Collection entries

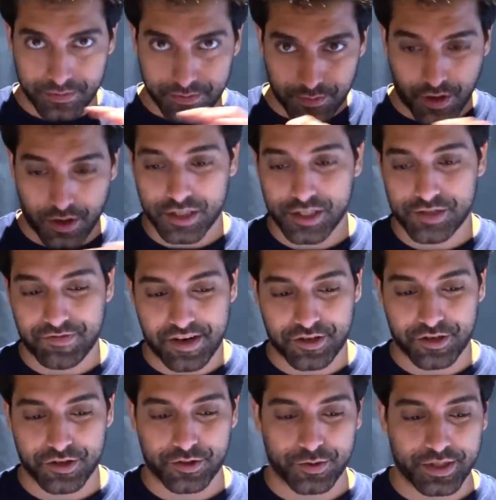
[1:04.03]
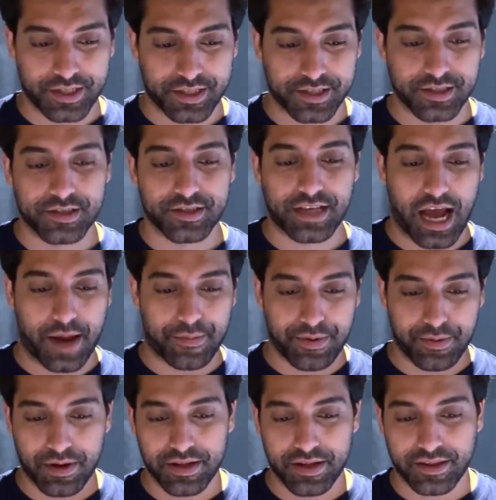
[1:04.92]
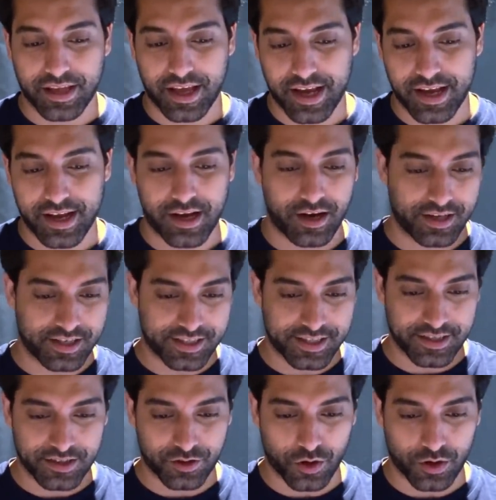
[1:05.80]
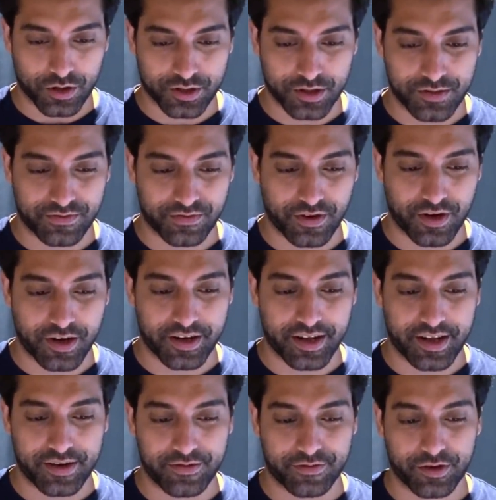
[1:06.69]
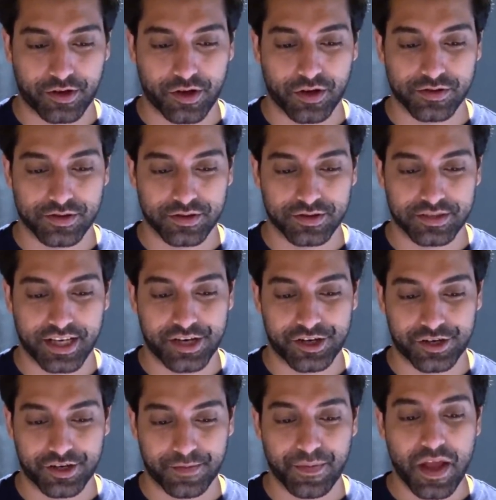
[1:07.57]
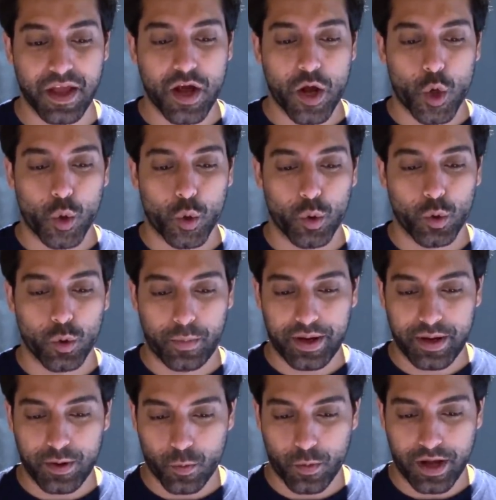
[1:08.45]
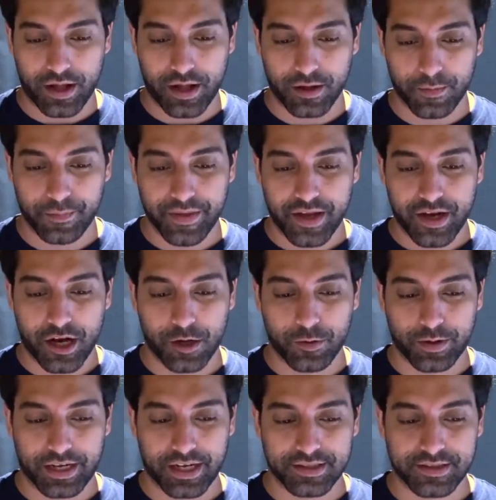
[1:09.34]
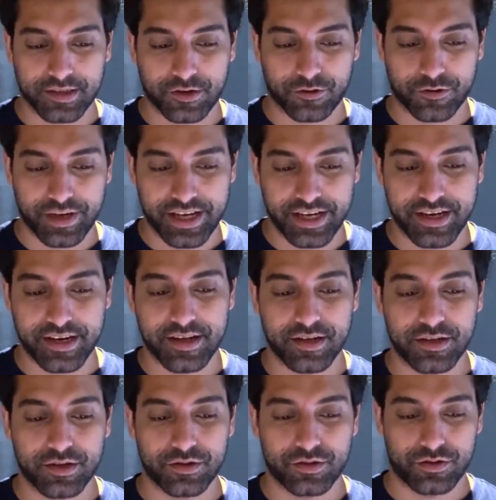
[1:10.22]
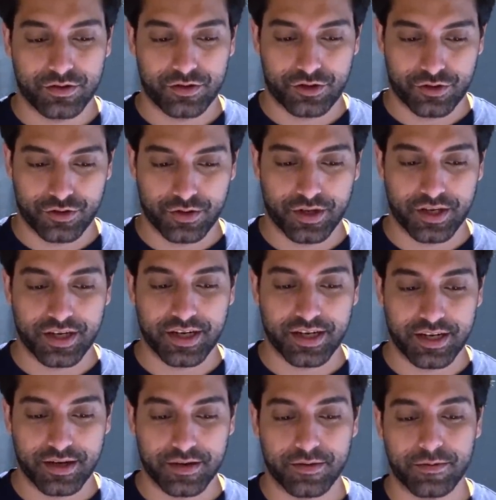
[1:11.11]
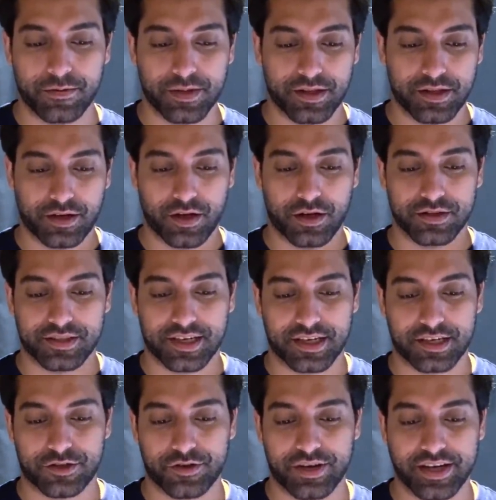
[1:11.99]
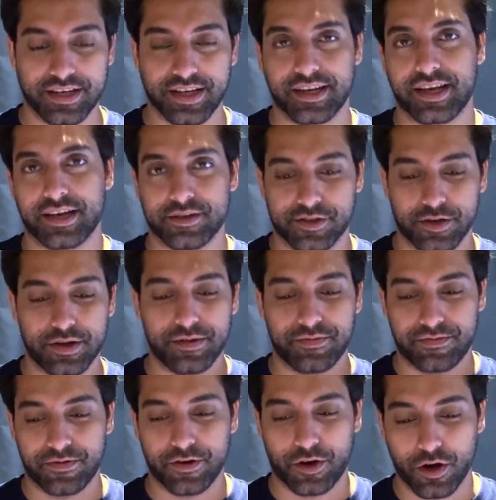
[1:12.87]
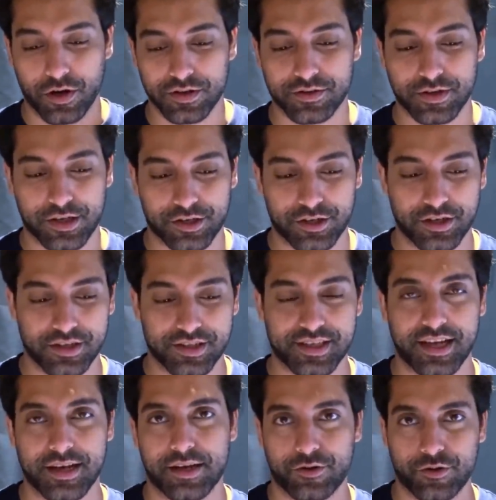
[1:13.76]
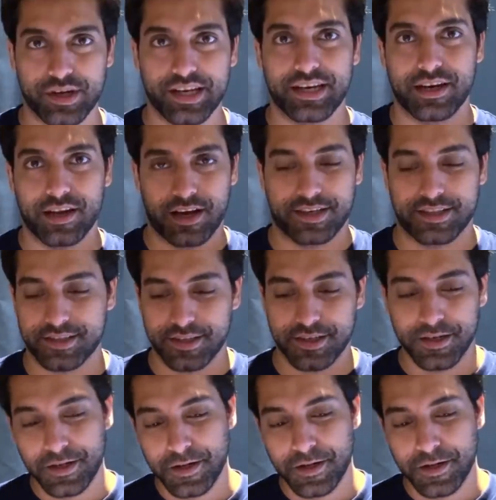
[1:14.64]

Marcus Rashford tweeted, happy Monday, I see the doctor on Friday for a consultation, all being well, I will get the green to join in with the contact training again. So he forgot to actually say green light.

Exercise: Omit the pictures. Output every record above word for word.

Written solution:
[1:04.03]
[1:04.92]
[1:05.80]
[1:06.69]
[1:07.57]
[1:08.45]
[1:09.34]
[1:10.22]
[1:11.11]
[1:11.99]
[1:12.87]
[1:13.76]
[1:14.64]

Marcus Rashford tweeted, happy Monday, I see the doctor on Friday for a consultation, all being well, I will get the green to join in with the contact training again. So he forgot to actually say green light.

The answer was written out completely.